— WORK INSTRUCTION —
Without the pictures, return each record as it appears.

[Items from a data source]
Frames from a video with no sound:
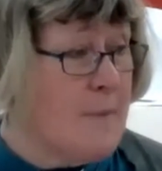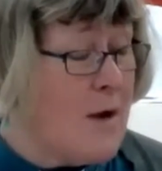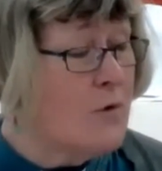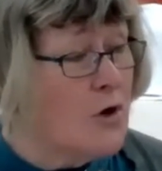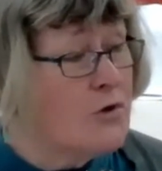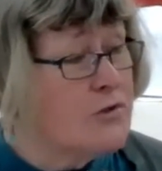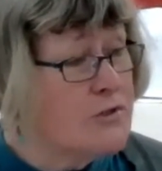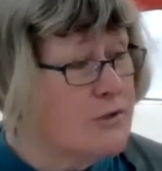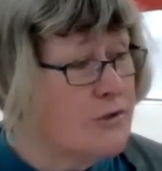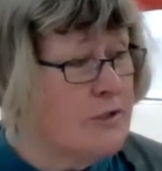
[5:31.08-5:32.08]
about God,
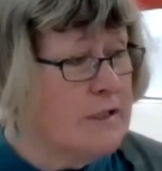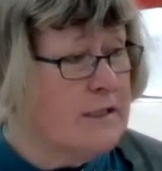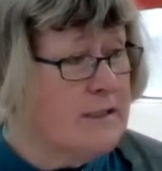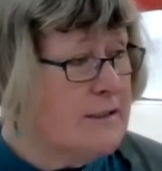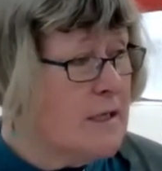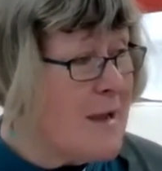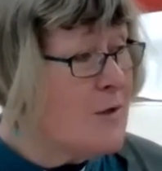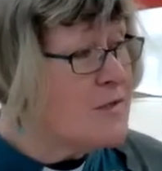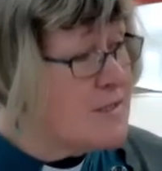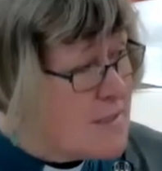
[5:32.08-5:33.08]

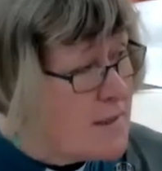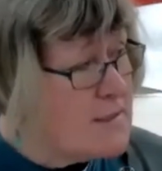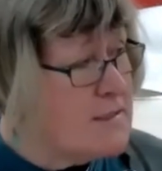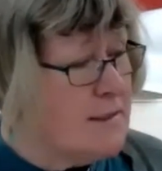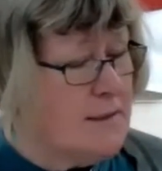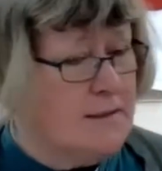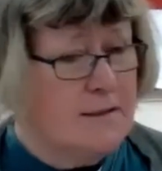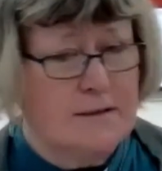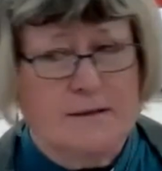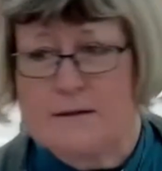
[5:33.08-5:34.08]
about society,
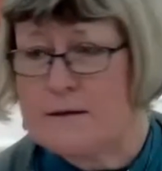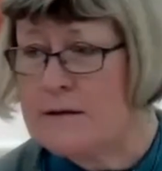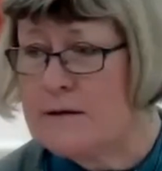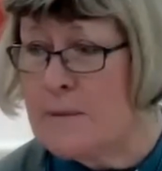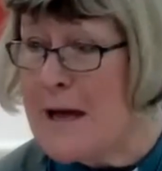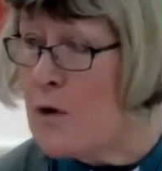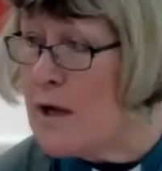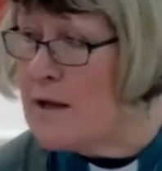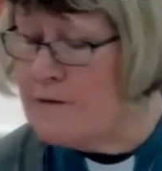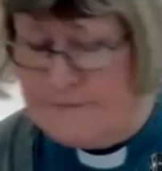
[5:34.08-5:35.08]
about
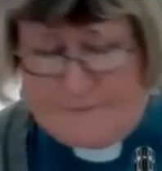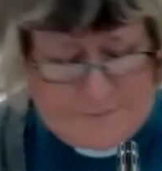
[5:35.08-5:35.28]
life.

— RESULT OF THE TASK —
Frames from a video with no sound:
[5:31.08-5:32.08]
about God,
[5:32.08-5:33.08]

[5:33.08-5:34.08]
about society,
[5:34.08-5:35.08]
about
[5:35.08-5:35.28]
life.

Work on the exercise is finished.